Using the data below, output a verbatim copy of the lines between the one holding "[1662.57-1663.61s]" and the one holding "[1679.23-1679.86s]", inclusive, without any pictures.

[Start of Attachment]

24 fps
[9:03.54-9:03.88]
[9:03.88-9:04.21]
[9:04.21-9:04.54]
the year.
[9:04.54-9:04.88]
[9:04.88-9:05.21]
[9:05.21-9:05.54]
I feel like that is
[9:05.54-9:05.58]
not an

[End of Attachment]
[Start of Attachment]

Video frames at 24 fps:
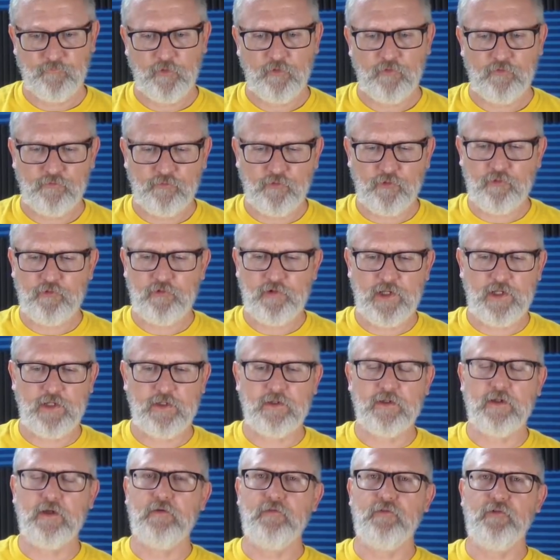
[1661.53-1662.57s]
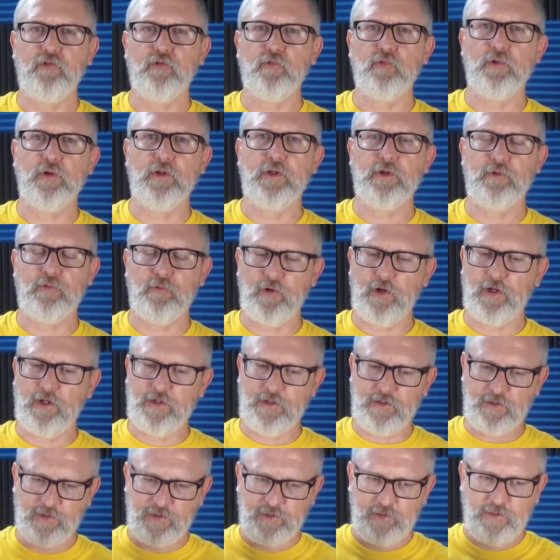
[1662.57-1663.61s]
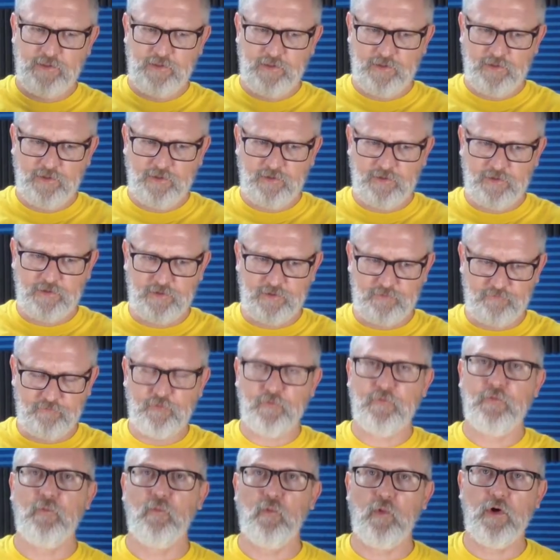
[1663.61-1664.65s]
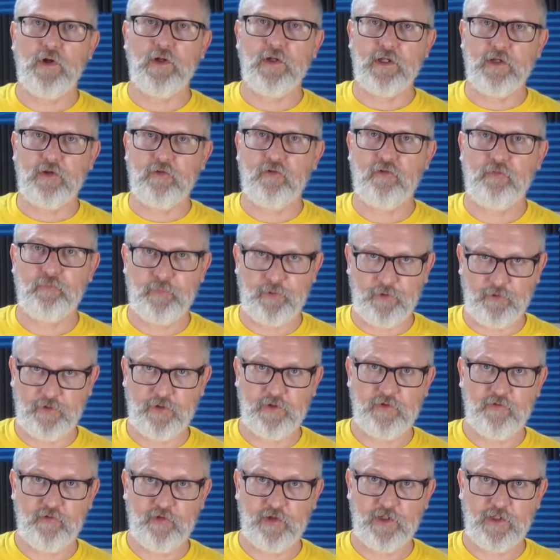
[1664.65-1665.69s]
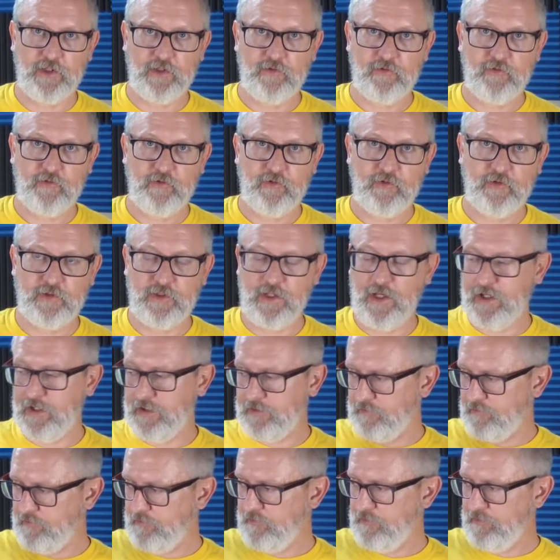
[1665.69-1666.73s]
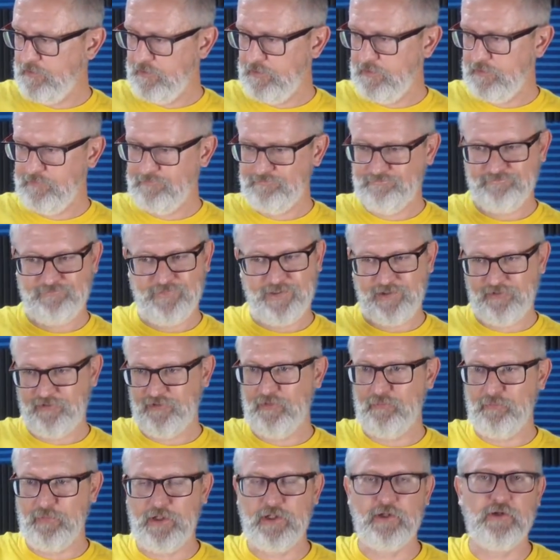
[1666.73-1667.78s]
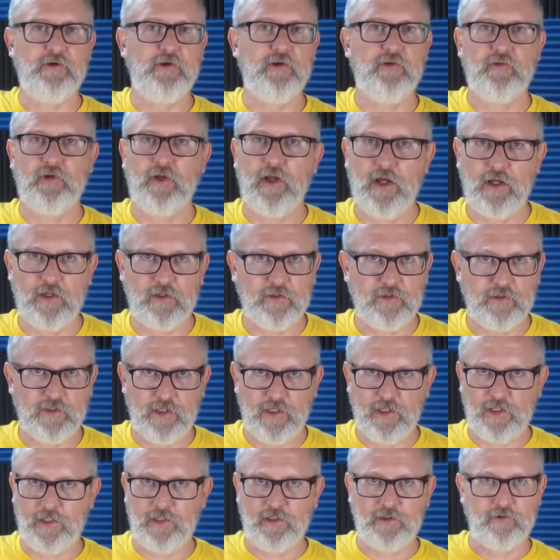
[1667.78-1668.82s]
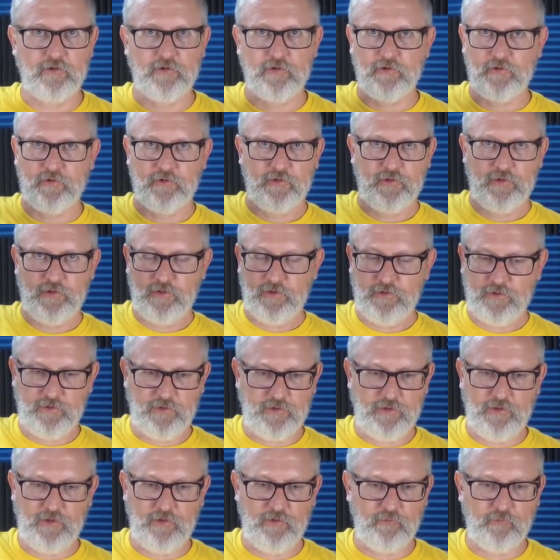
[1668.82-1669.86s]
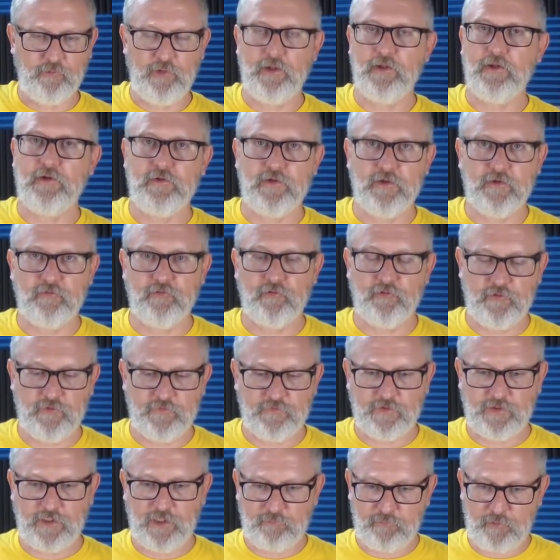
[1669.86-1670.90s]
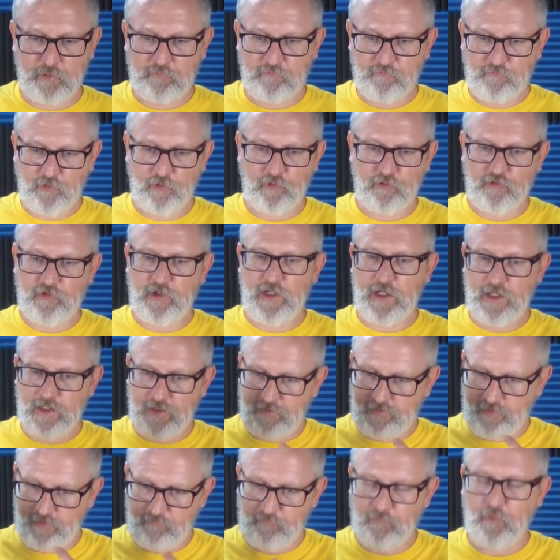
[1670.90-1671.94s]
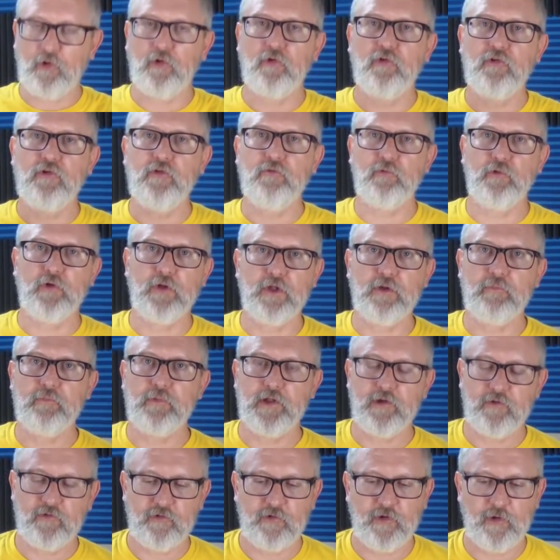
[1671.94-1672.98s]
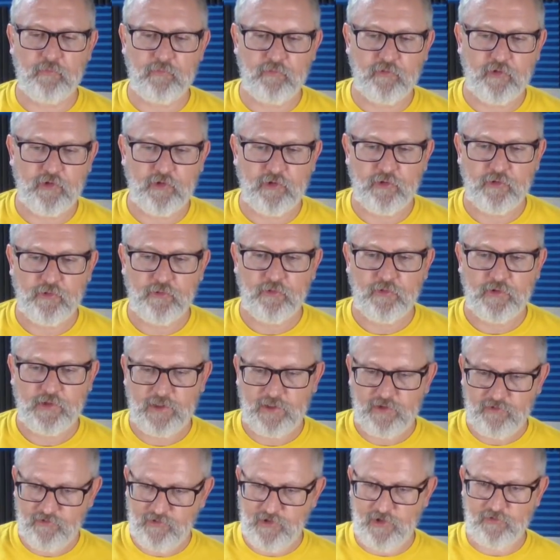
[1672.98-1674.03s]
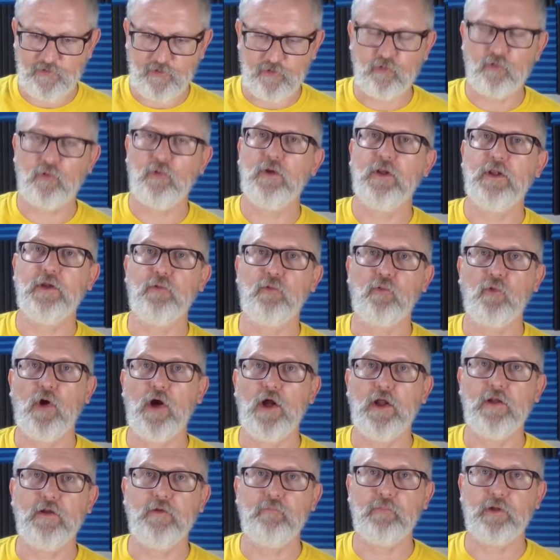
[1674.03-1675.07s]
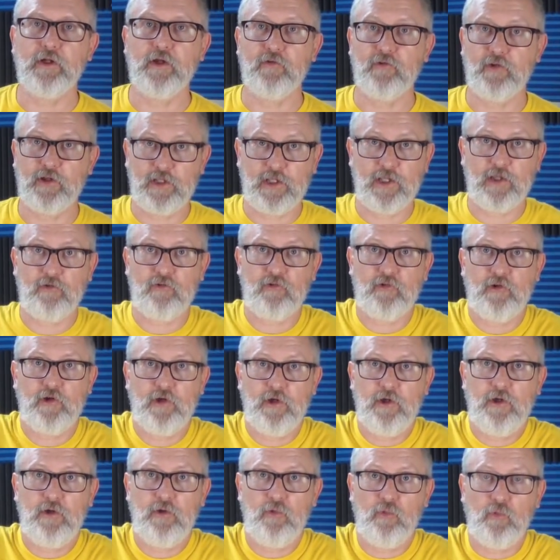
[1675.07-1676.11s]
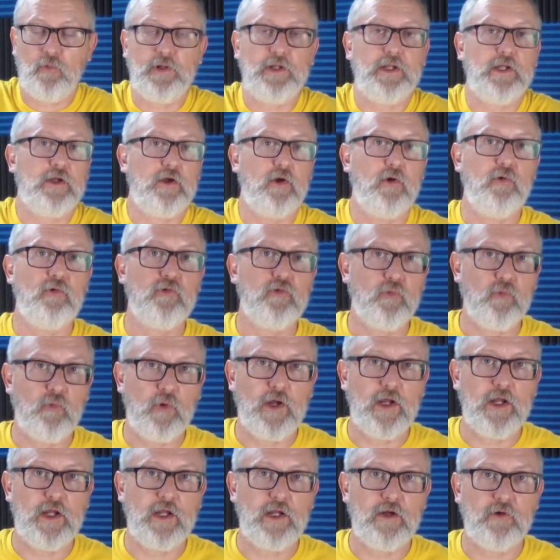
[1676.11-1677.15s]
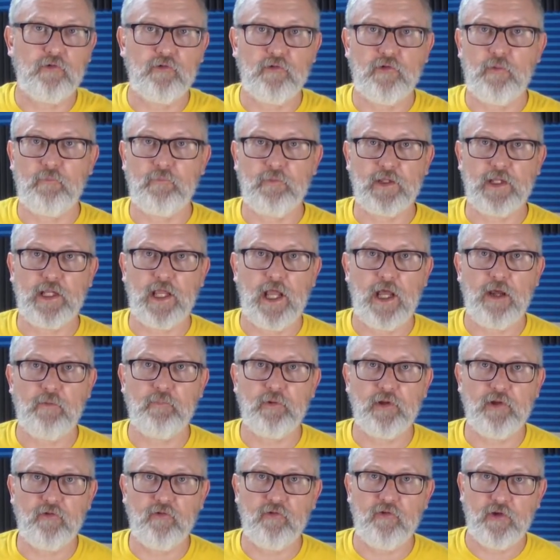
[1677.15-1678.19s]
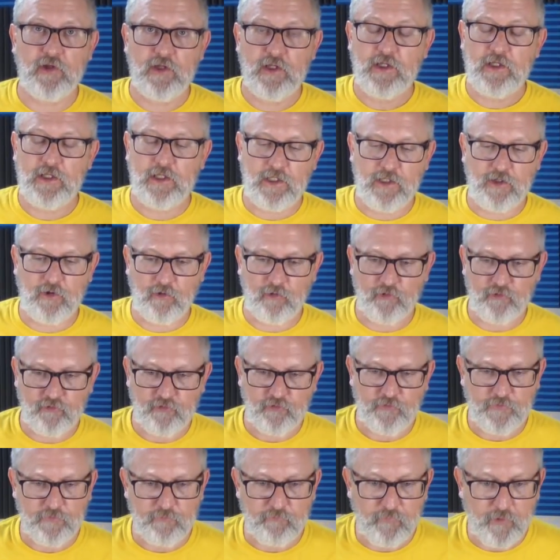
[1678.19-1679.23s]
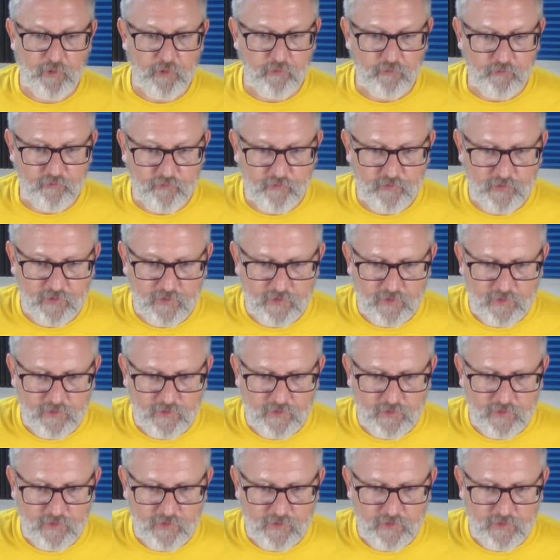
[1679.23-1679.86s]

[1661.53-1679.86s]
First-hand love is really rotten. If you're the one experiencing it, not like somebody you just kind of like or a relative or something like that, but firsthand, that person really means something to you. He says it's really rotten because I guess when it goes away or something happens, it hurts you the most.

[End of Attachment]

#### Output for this exercise
[1662.57-1663.61s]
[1663.61-1664.65s]
[1664.65-1665.69s]
[1665.69-1666.73s]
[1666.73-1667.78s]
[1667.78-1668.82s]
[1668.82-1669.86s]
[1669.86-1670.90s]
[1670.90-1671.94s]
[1671.94-1672.98s]
[1672.98-1674.03s]
[1674.03-1675.07s]
[1675.07-1676.11s]
[1676.11-1677.15s]
[1677.15-1678.19s]
[1678.19-1679.23s]
[1679.23-1679.86s]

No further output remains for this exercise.